- **DATASET EXTRACT**
· · · ·

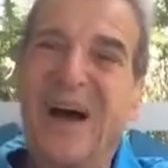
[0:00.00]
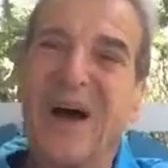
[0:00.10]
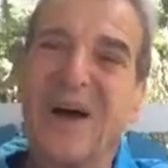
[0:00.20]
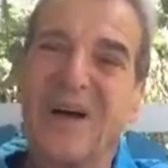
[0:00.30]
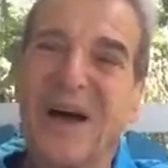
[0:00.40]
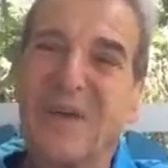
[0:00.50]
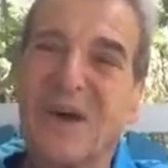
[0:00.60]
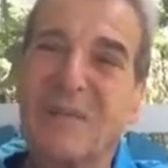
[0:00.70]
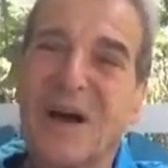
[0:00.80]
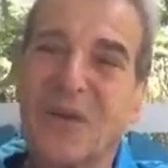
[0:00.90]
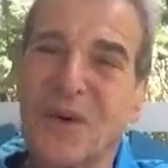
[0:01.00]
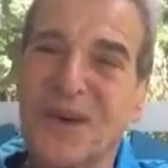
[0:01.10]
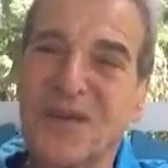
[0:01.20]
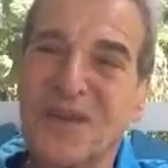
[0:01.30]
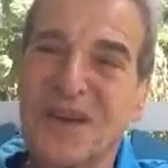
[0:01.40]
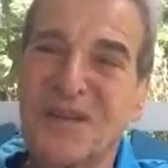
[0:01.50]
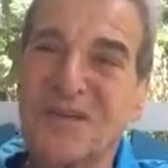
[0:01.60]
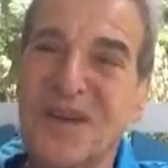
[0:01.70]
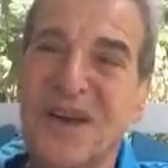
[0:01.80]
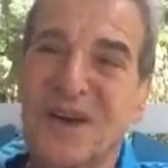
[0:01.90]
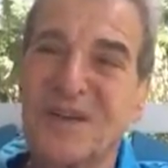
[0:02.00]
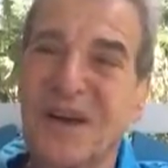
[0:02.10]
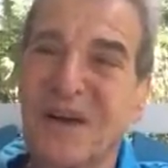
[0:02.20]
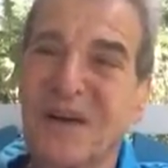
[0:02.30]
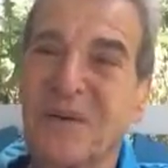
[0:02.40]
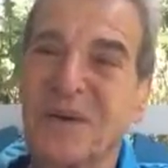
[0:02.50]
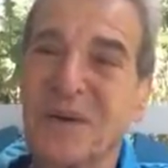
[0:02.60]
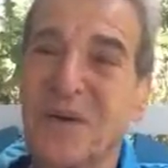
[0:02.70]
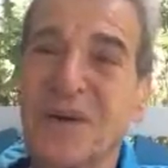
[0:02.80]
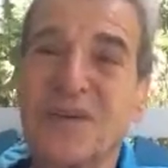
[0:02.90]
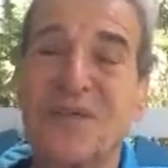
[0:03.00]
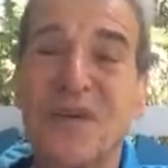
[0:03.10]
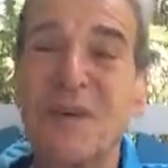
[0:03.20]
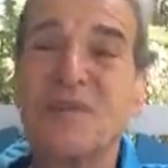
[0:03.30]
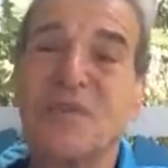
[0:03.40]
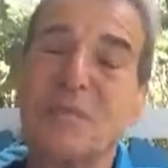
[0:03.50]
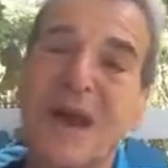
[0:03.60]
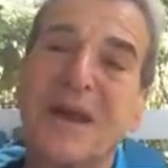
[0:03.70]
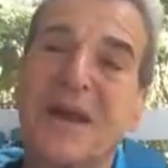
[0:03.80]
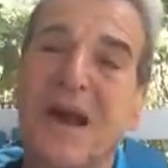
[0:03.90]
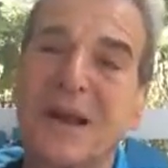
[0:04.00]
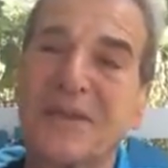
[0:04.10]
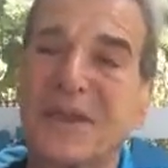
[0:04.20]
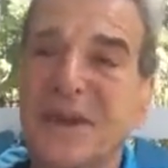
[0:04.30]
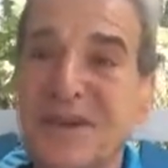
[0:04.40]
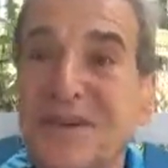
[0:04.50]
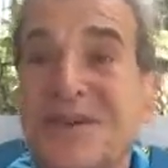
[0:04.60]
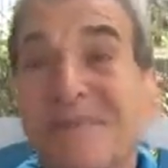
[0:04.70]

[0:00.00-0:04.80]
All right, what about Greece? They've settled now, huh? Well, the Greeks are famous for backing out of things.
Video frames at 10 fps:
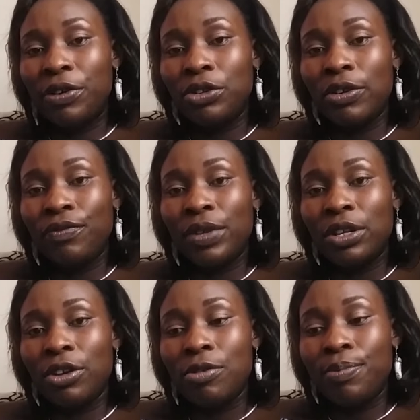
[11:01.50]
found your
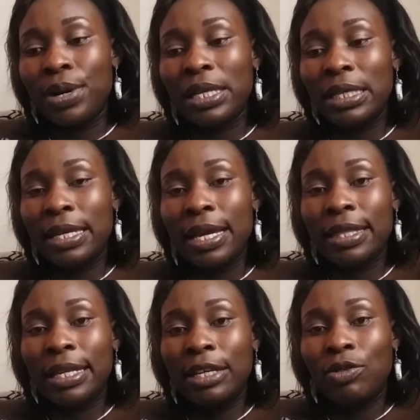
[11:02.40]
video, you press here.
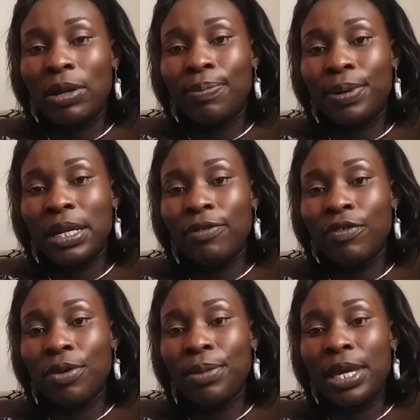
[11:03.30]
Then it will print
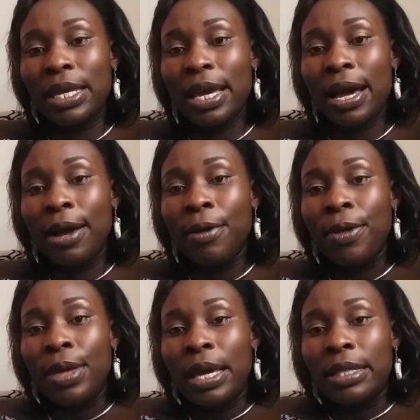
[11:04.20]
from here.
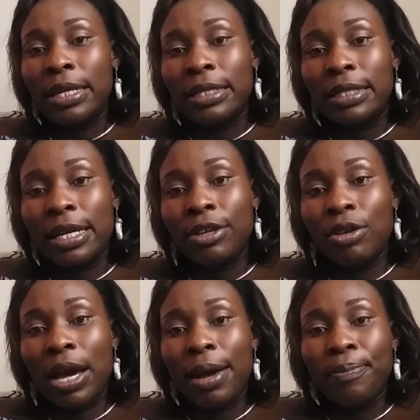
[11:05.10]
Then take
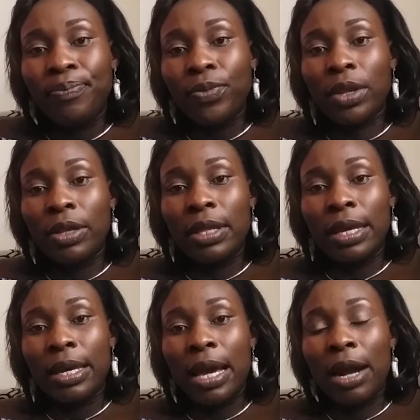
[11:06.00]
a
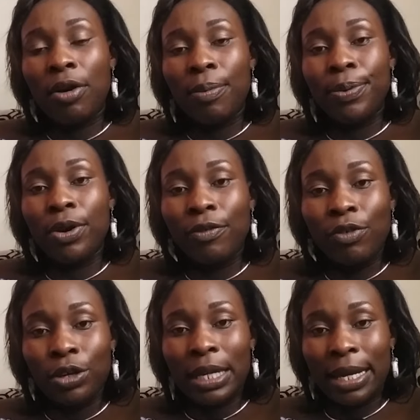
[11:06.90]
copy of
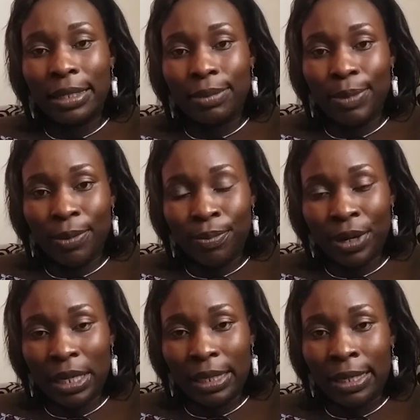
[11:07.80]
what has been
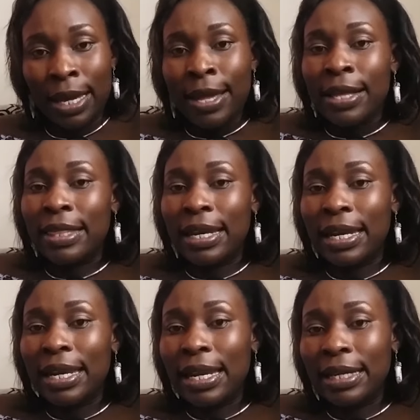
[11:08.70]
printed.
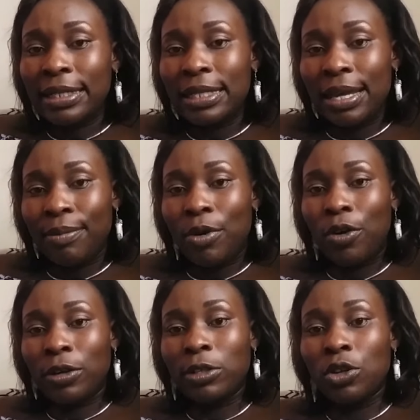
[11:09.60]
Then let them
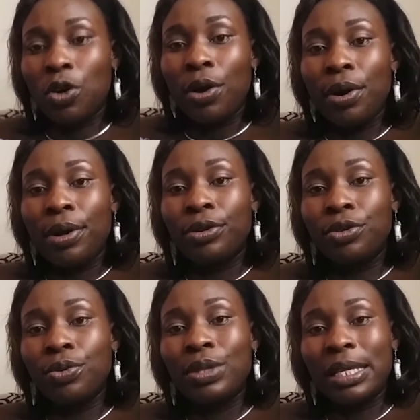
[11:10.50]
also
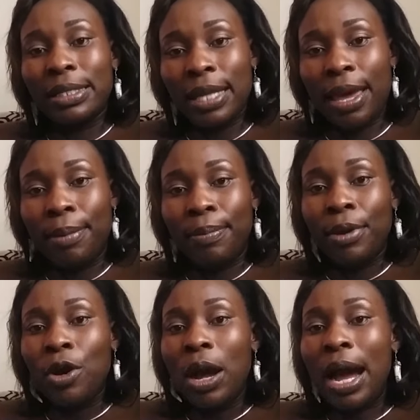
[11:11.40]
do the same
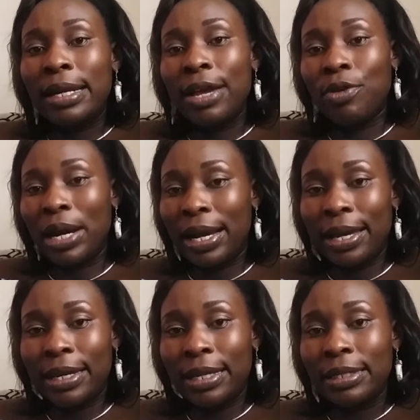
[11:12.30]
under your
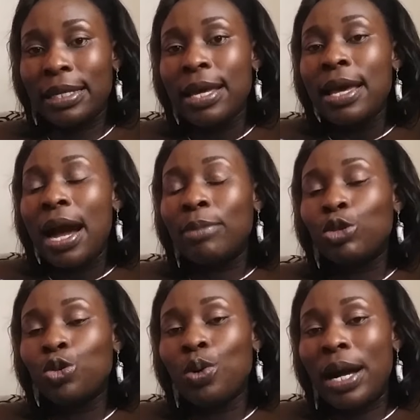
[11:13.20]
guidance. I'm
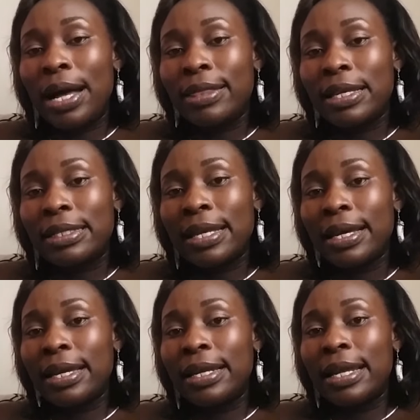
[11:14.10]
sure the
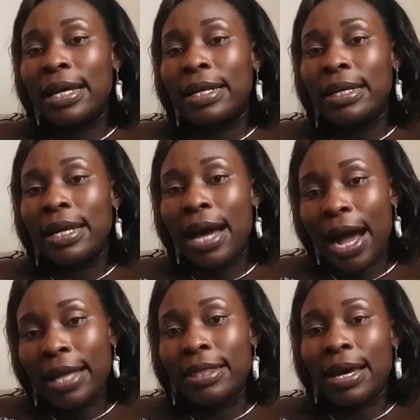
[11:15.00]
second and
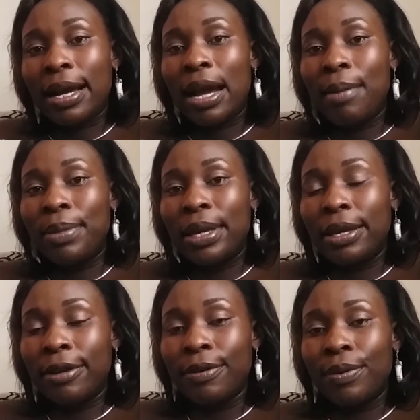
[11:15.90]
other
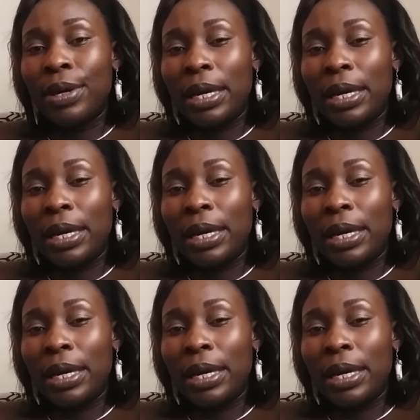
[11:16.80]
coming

· · · ·

Pictures are to be left out; everything else in the entries is reproduced verbatim.

[0:00.00]
[0:00.10]
[0:00.20]
[0:00.30]
[0:00.40]
[0:00.50]
[0:00.60]
[0:00.70]
[0:00.80]
[0:00.90]
[0:01.00]
[0:01.10]
[0:01.20]
[0:01.30]
[0:01.40]
[0:01.50]
[0:01.60]
[0:01.70]
[0:01.80]
[0:01.90]
[0:02.00]
[0:02.10]
[0:02.20]
[0:02.30]
[0:02.40]
[0:02.50]
[0:02.60]
[0:02.70]
[0:02.80]
[0:02.90]
[0:03.00]
[0:03.10]
[0:03.20]
[0:03.30]
[0:03.40]
[0:03.50]
[0:03.60]
[0:03.70]
[0:03.80]
[0:03.90]
[0:04.00]
[0:04.10]
[0:04.20]
[0:04.30]
[0:04.40]
[0:04.50]
[0:04.60]
[0:04.70]

[0:00.00-0:04.80]
All right, what about Greece? They've settled now, huh? Well, the Greeks are famous for backing out of things.
Video frames at 10 fps:
[11:01.50]
found your
[11:02.40]
video, you press here.
[11:03.30]
Then it will print
[11:04.20]
from here.
[11:05.10]
Then take
[11:06.00]
a
[11:06.90]
copy of
[11:07.80]
what has been
[11:08.70]
printed.
[11:09.60]
Then let them
[11:10.50]
also
[11:11.40]
do the same
[11:12.30]
under your
[11:13.20]
guidance. I'm
[11:14.10]
sure the
[11:15.00]
second and
[11:15.90]
other
[11:16.80]
coming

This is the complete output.